His star may be on the wane post the phone-hacking scandal but Rupert Murdoch still likes to tweak the Establishment's tail whenever he can.
The media mogul has never really forgiven the Establishment for the way it treated him as an unsavoury Oz interloper when he first got a foothold in the UK in the late 1960s.
All those taunts about the "dirty digger" driving good honest British newspapers downmarket stung.
And he was less than impressed at the way that, after years begging for his support, politicians ran screaming from his presence as the phone-hacking scandal unfurled, once it was clear he might damage their prospects.
Now it appears he is at it again with stories about him meeting Ukip leader Nigel Farage for private talks and his ongoing friendly relationship with Scotland's First Minister Alex Salmond. These are two men whose entire popularity is based on being anti-establishment.

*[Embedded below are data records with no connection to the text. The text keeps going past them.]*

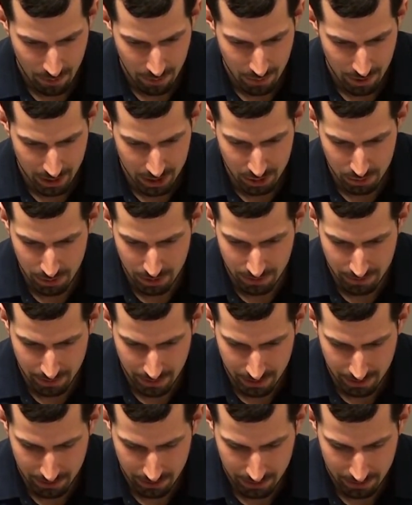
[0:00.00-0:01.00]
PHP
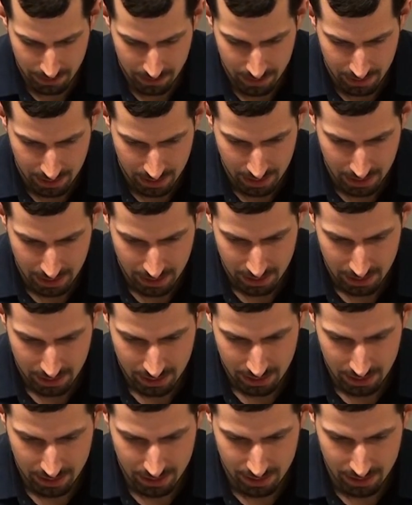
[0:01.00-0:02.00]
file.
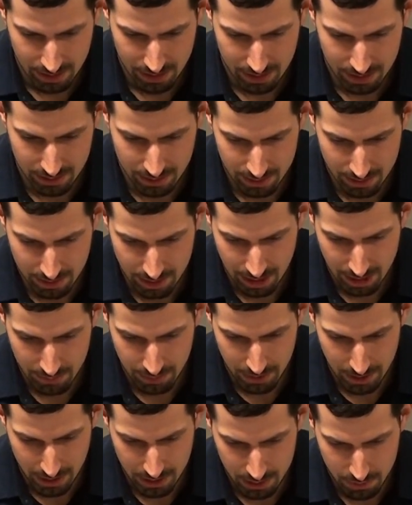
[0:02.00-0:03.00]

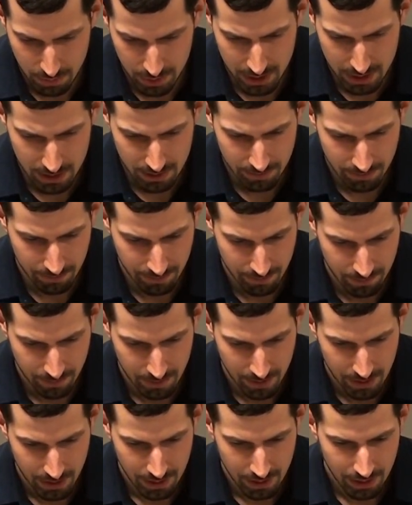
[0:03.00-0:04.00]
init.php.
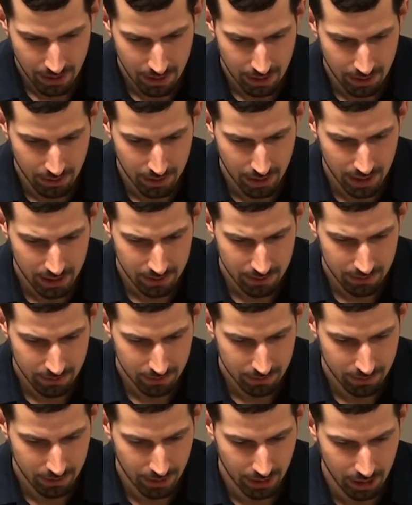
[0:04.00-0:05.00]
Okay,
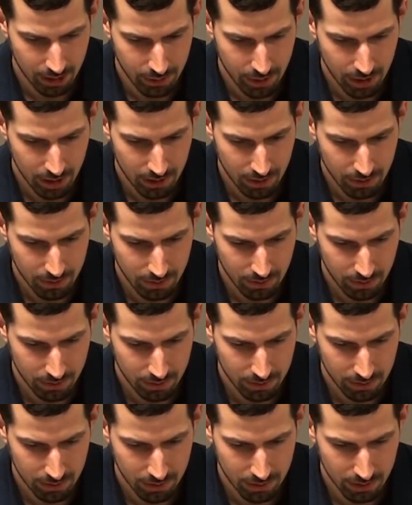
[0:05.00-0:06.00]
there we go.
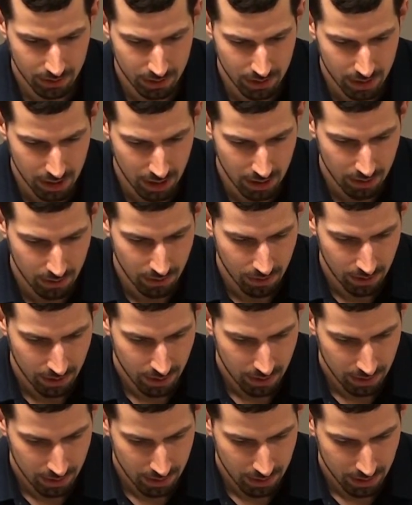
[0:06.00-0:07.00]
Good to go.
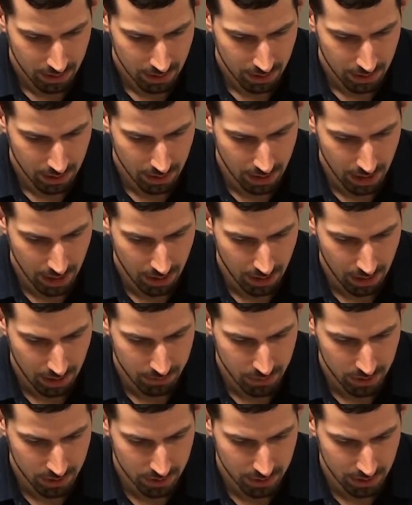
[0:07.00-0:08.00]
Now I'm
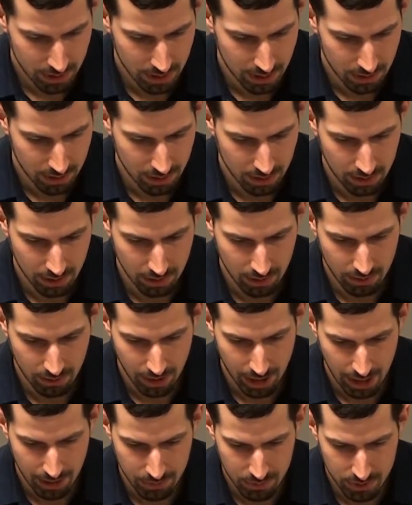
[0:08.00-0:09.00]
just going to
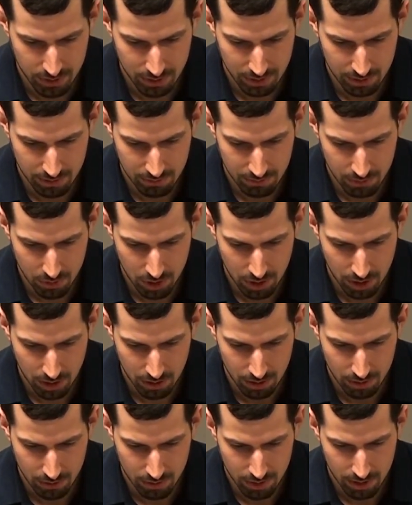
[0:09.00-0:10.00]
grab some
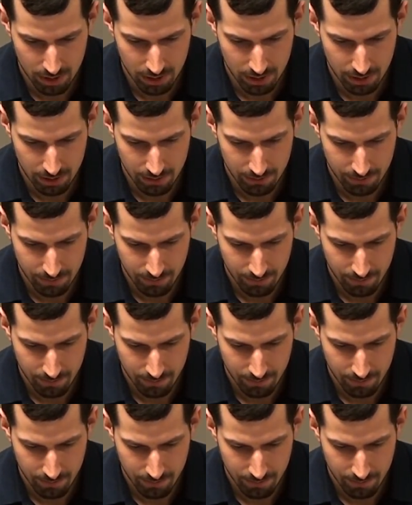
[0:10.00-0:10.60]
code here.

It has even been suggested by the BBC's Andrew Neil - a former editor of The Sunday Times and close confidant of Murdoch - that the owner of the Sun and Times may be ready to use his newspapers to urge Scotland to vote for independence on 18 September.
Neil tweeted: "He [Murdoch] thinks [the] hacking scandal was revenge of the British establishment on him. Break up of Britain would be his revenge."
The prospect of the Sun in Scotland carrying one of its famous front pages, perhaps telling Westminster politicians where to stick their Union could bring some new drama to the campaign. Not that it has been short of drama in the last few days.
But Murdoch is, above all things, an operator who likes to be on the winning side.
Traditionally, he uses his tabloid newspaper to back a political party at the general election only when he is confident from the opinion polls that they are going to win anyway.
He has been extraordinarily successful in backing the right horse at just the right time for it to appear his support was a factor in the victory.
If he wants to pull off the same trick in Scotland, he will have to announce his position pretty soon.
And that will raise the far more interesting questions of whether, post-hacking, anyone cares what he thinks anymore. Worse, might he be a negative force?